RECORDS FOR PROCESSING:
________

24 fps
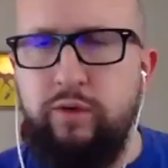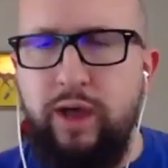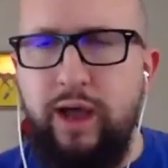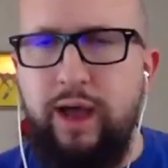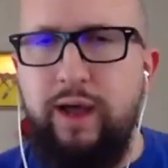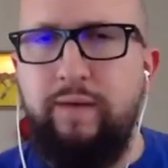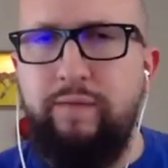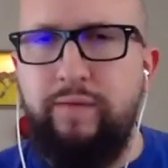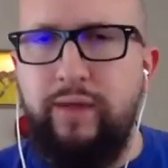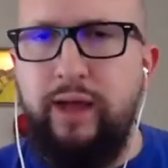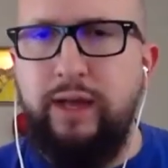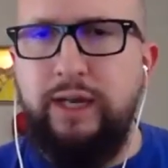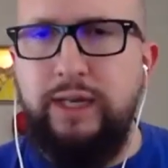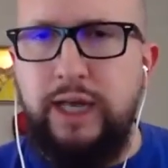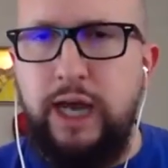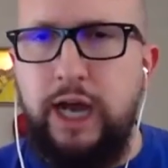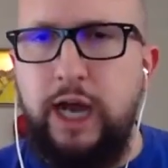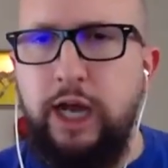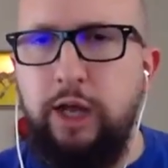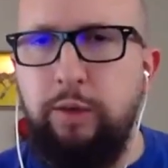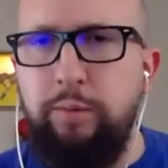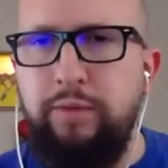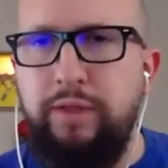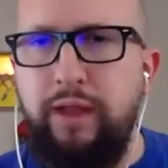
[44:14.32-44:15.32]
have that
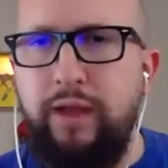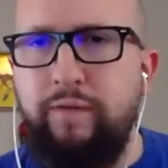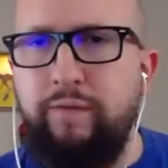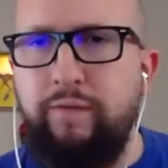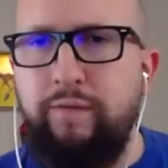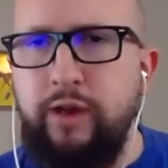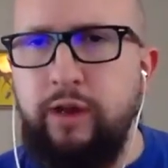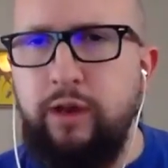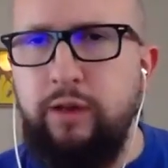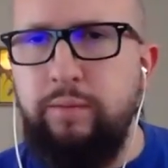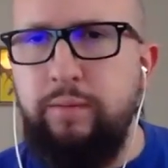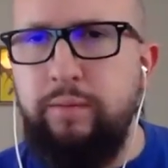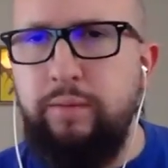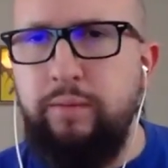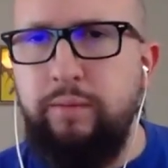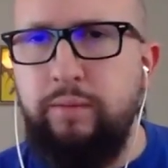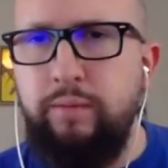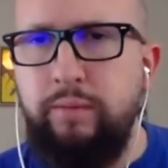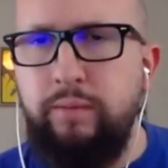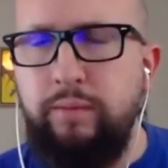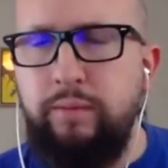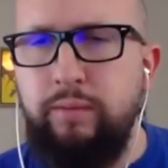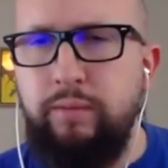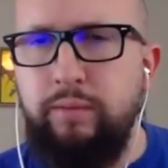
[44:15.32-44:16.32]
time and that freedom
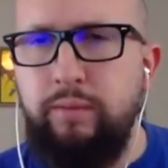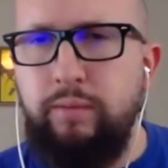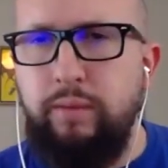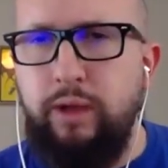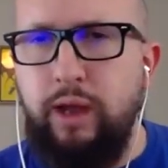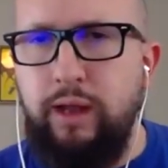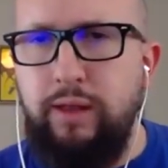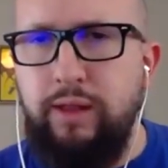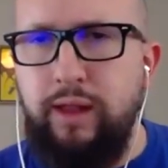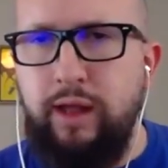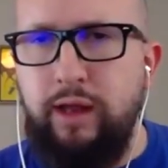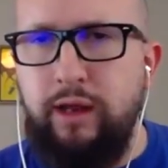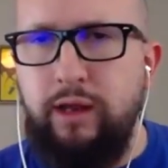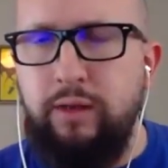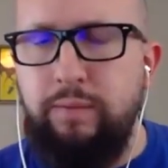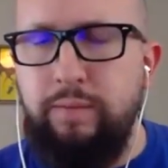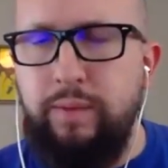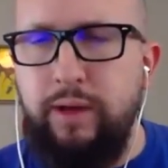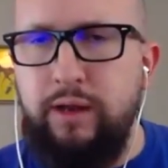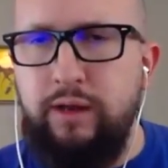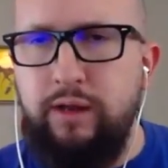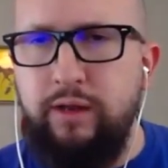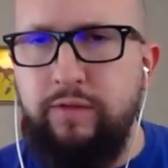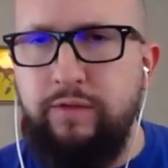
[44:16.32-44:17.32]
and that
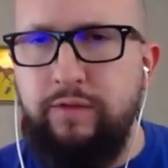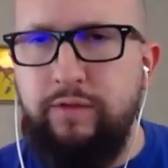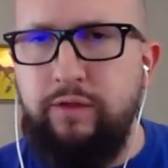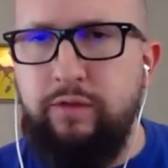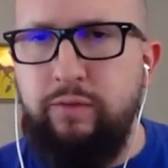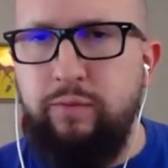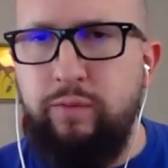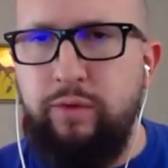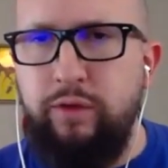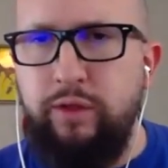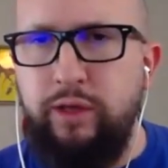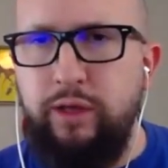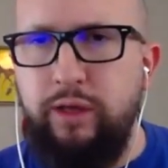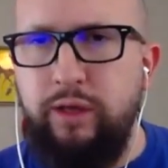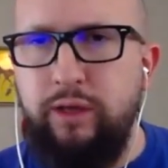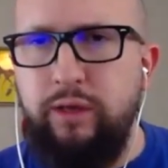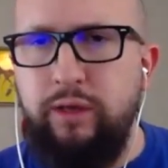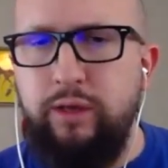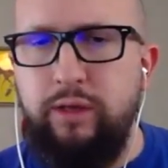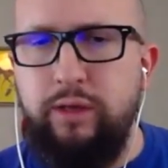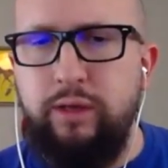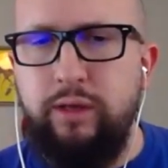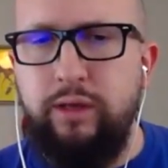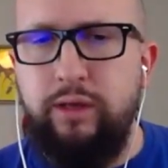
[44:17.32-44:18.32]
independence to really
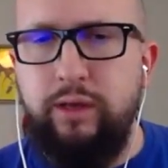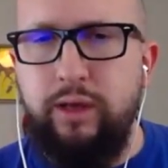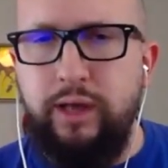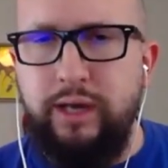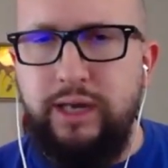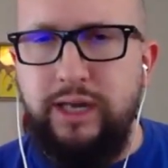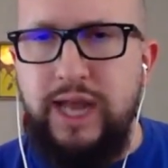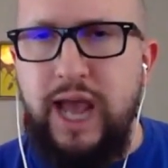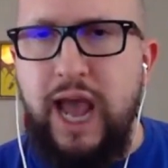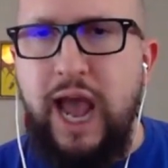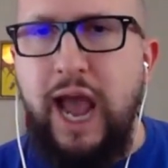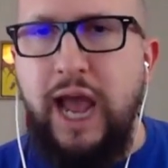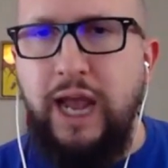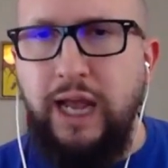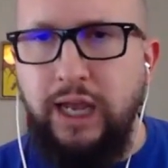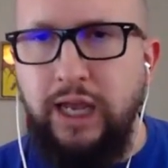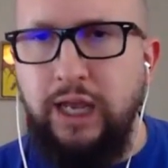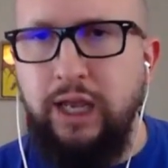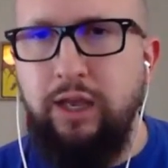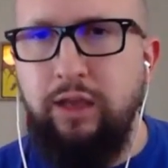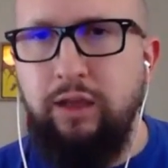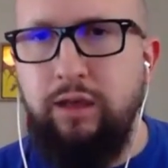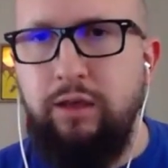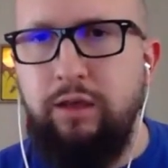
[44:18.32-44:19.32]
attack
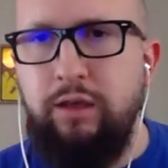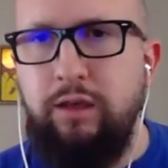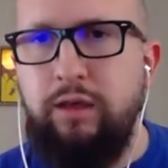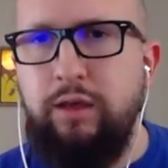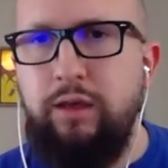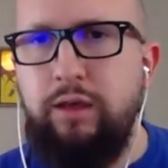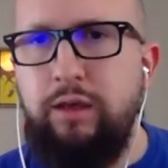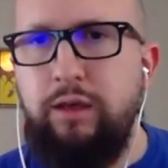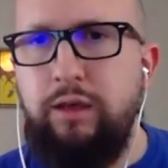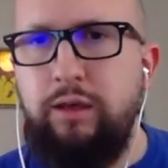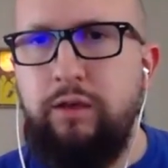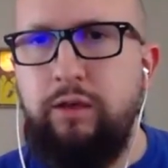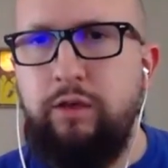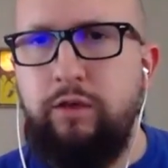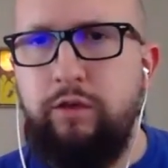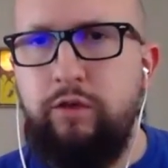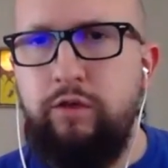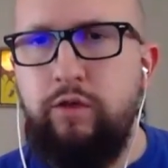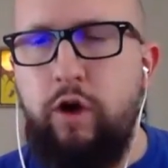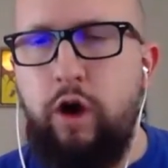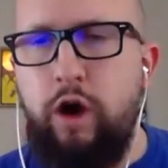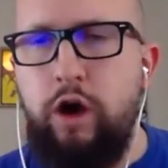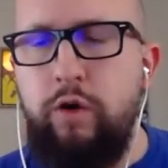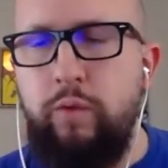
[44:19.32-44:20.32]

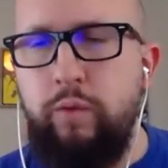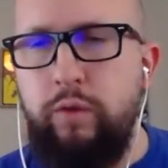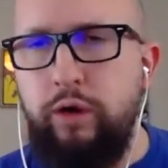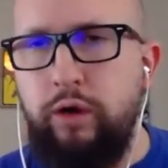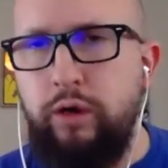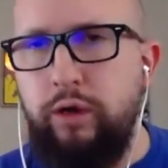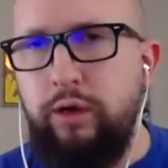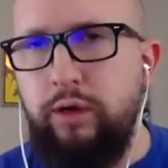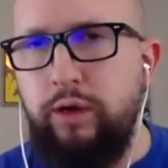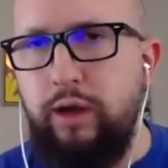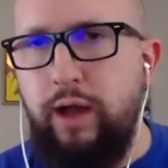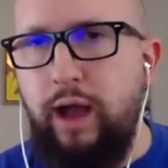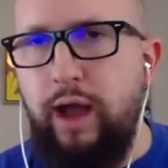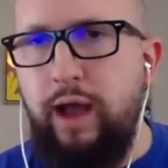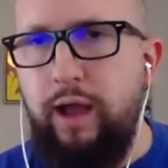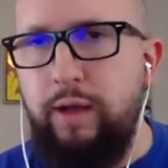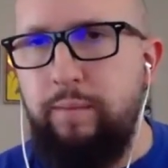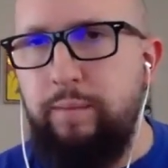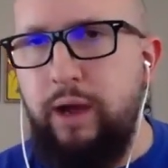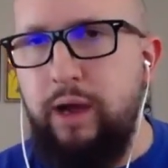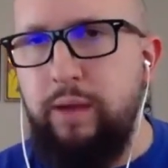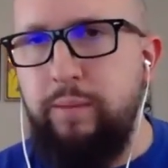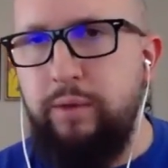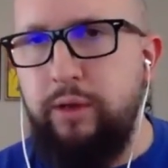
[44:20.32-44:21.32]
your
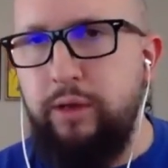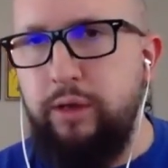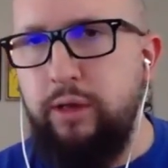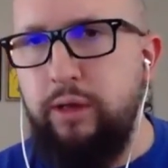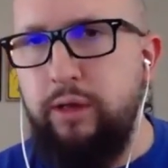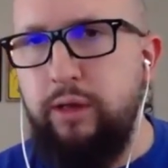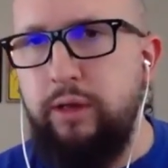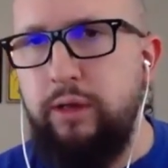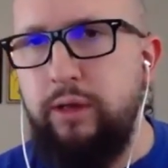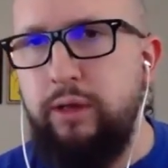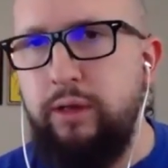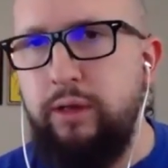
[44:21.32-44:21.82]
artwork, in my opinion.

________

EXERCISE: Return the full material word for word. Do not include the pictures.

RESULT FOR THIS TASK:
24 fps
[44:14.32-44:15.32]
have that
[44:15.32-44:16.32]
time and that freedom
[44:16.32-44:17.32]
and that
[44:17.32-44:18.32]
independence to really
[44:18.32-44:19.32]
attack
[44:19.32-44:20.32]

[44:20.32-44:21.32]
your
[44:21.32-44:21.82]
artwork, in my opinion.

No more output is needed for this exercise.